A final advantage of 529 plans is that the contributor retains control and ownership of the account. This is important on several levels. For starters, it means that the contributor can pull money out of the account at any time and for any purpose, although taxes and a 10% penalty will result from unqualified distributions. It also allows for a great deal of flexibility in changing the beneficiary from one child (or grandchild) to another. And perhaps most importantly, it ensures that a child who decides not to go to college doesn't wind up with an unintended financial windfall. A 529 plan may not only be a valuable vehicle to help you provide for the costs of a college education, but also to protect your children from receiving a large sum of money that they aren't spiritually and socially equipped to handle yet.

While there are many benefits of 529 plans, there are also some flaws. Savers using 529 plans are limited to a relatively small range of investment options selected by the state—a significant downside for those who want to manage their own portfolios. Also, many 529 plans are broker-sold which results in paying a sales load that greatly reduces the 529 plan advantages.

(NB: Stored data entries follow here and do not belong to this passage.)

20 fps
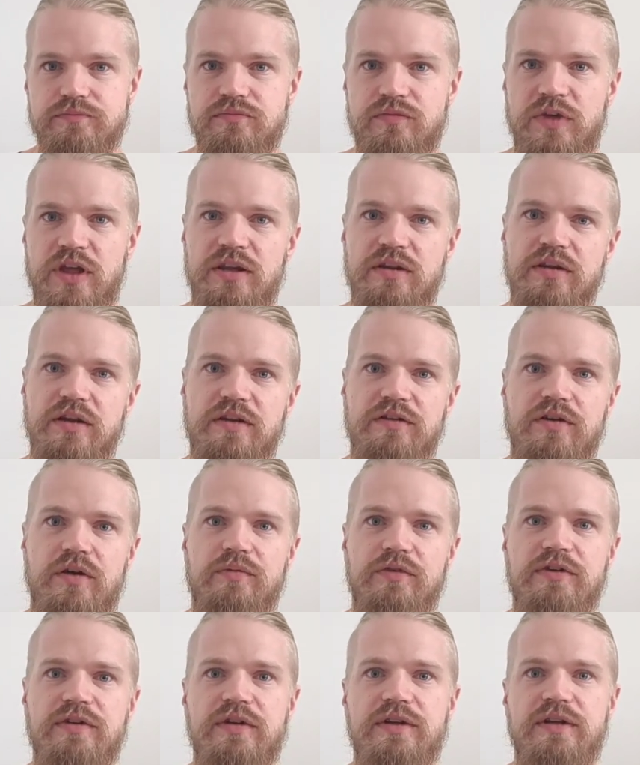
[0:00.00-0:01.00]
Then there's
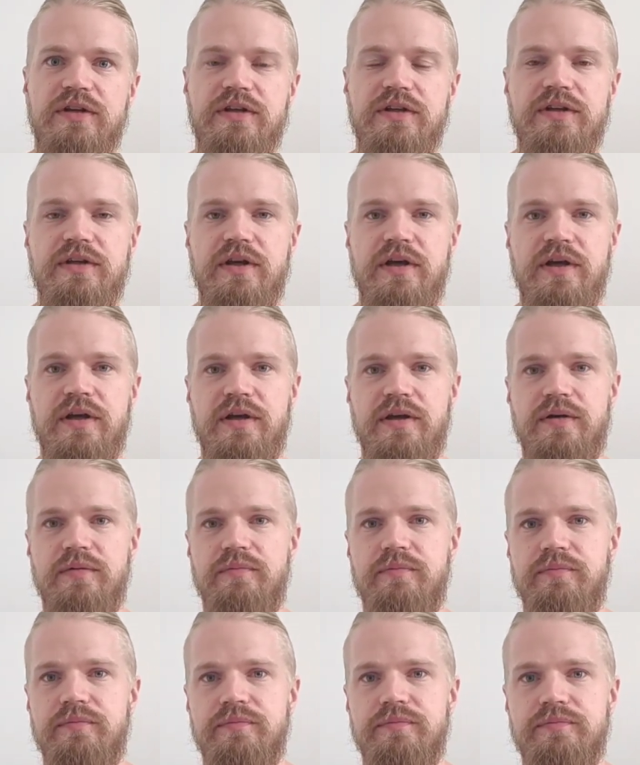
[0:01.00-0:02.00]
obviously,
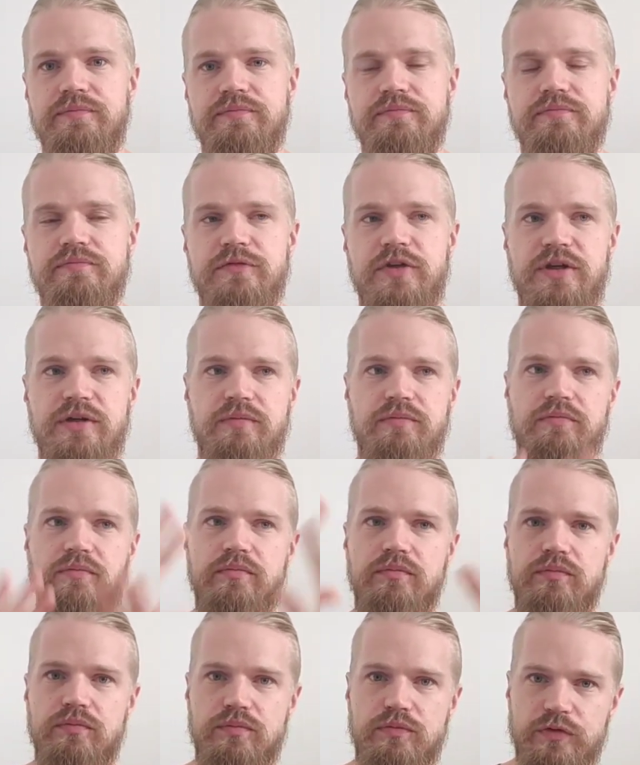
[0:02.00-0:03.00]
like
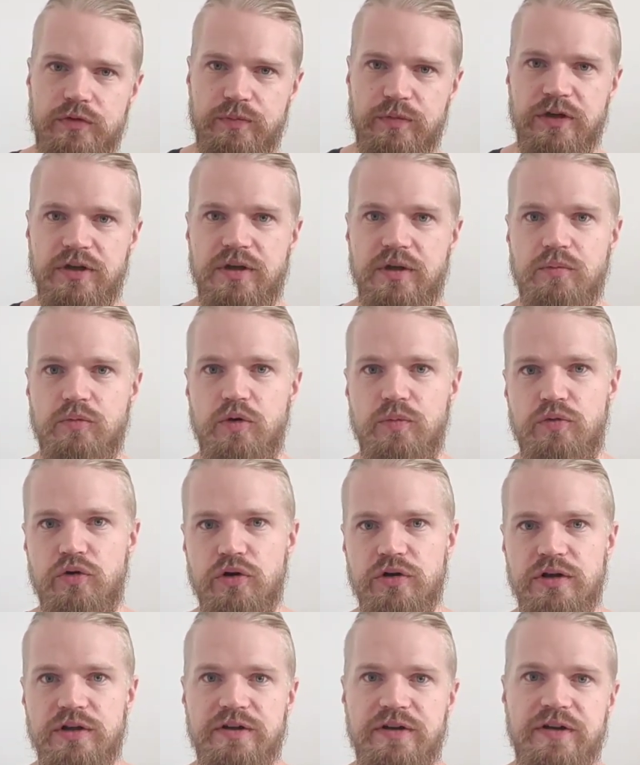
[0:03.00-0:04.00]
speaking more
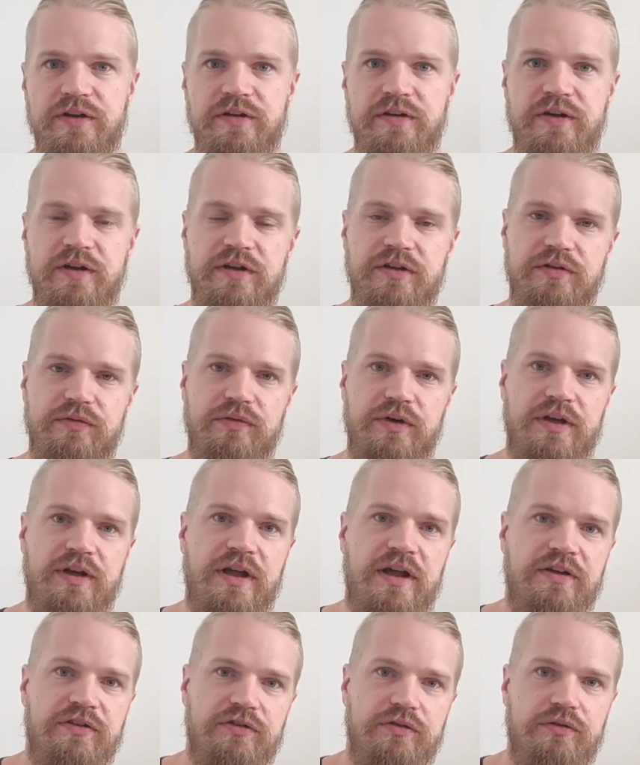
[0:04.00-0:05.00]
broadly, then there's a
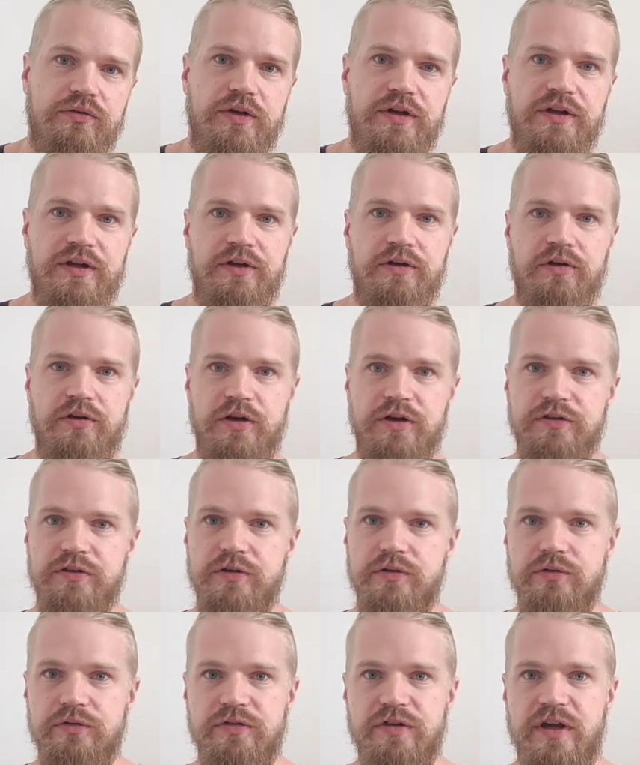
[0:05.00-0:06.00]
financial and
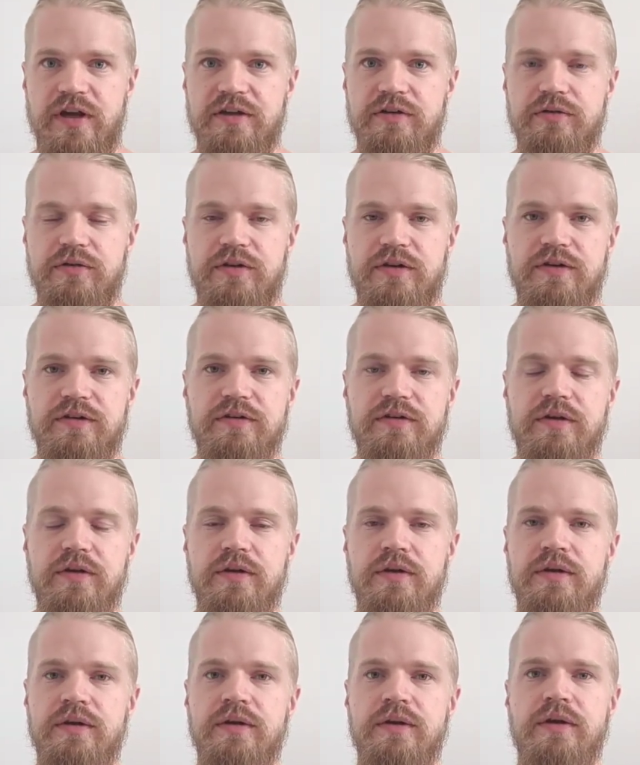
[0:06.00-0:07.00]
ecological side to this.
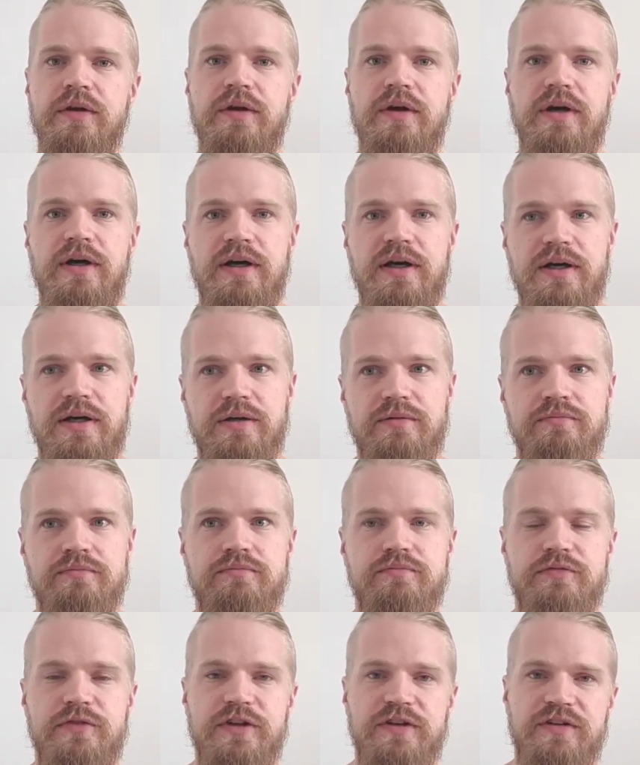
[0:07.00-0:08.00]

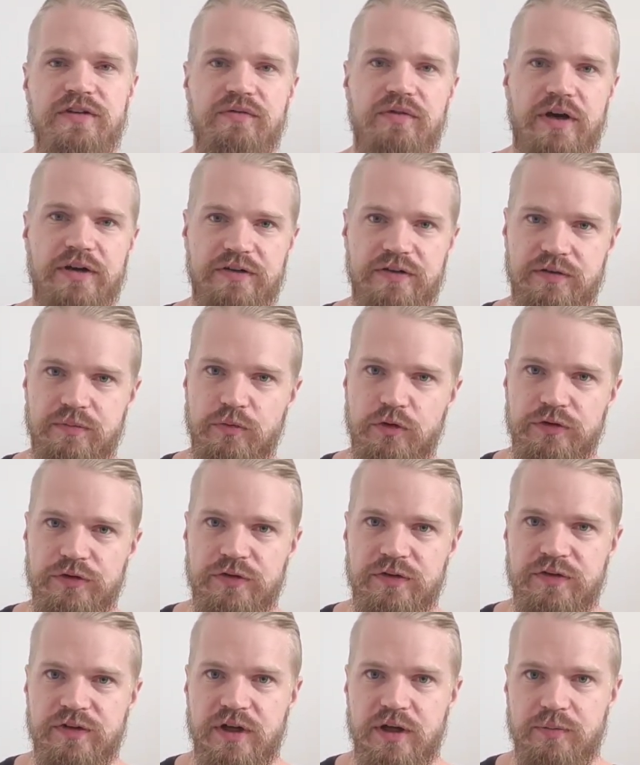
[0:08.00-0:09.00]
These devices, most
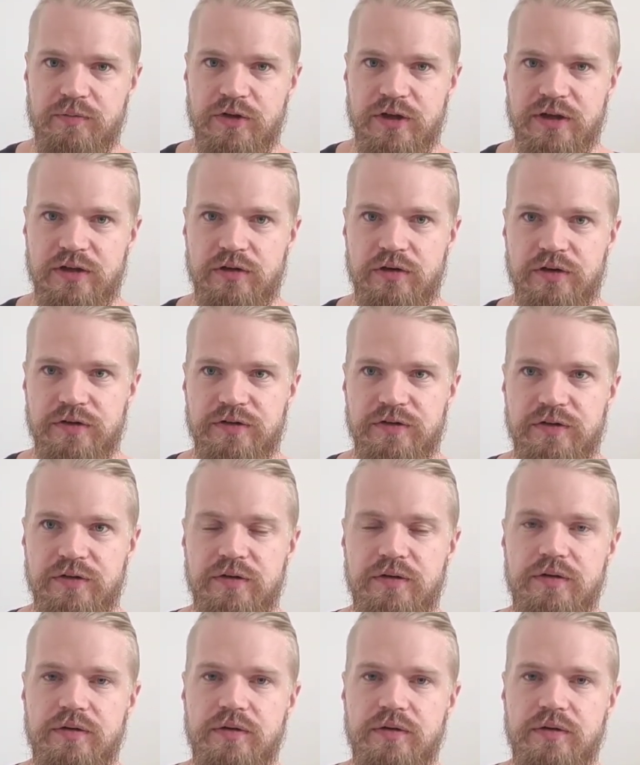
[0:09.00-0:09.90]
of the time, they cost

While overall expenses continue to fall, there are still some plans with outrageously high expenses (1.5% and up). High expenses in a 529 plan—where you don't have the advantage of being able to upgrade between funds —are the kiss of death.

Choosing the Right Section 529 Plan

With over eighty 529 plans to choose from, it's crucial to know what factors are important when comparing plans. Obviously, one key component is the rate of return you can expect. Understanding how 529 plans invest can give you some idea of what to expect from each type of plan.

Most 529 plans are managed by mutual fund companies and offer a range of investment options. Usually, one or more age-based portfolios are available that invest mostly in stock funds when the child is young, and automatically shift to safer, interest-earning investments like bonds and money market funds as the child gets closer to college age. In that respect, they're an easy auto-pilot way to save for many investors. But there's a huge variation in how aggressive various states are in their allocations. For example, even in the aggressive track, an 11-year old in New York's plan is still only 50% in stocks. Many would argue that isn't enough.

Thankfully, many plans are adding features that allow some fine-tuning. In addition to age-based portfolios, "static" portfolio options are now quite common. These allow the investor to select a certain mutual fund or mix of mutual funds that will remain constant unless the investor initiates a change. It's not unusual to find states offering multiple static choices, such as Nebraska's 529 plan, which offers six static portfolios in addition to their four age-based options. These static portfolios range from 100% in stocks to a very conservative 50% bond/50% money market split.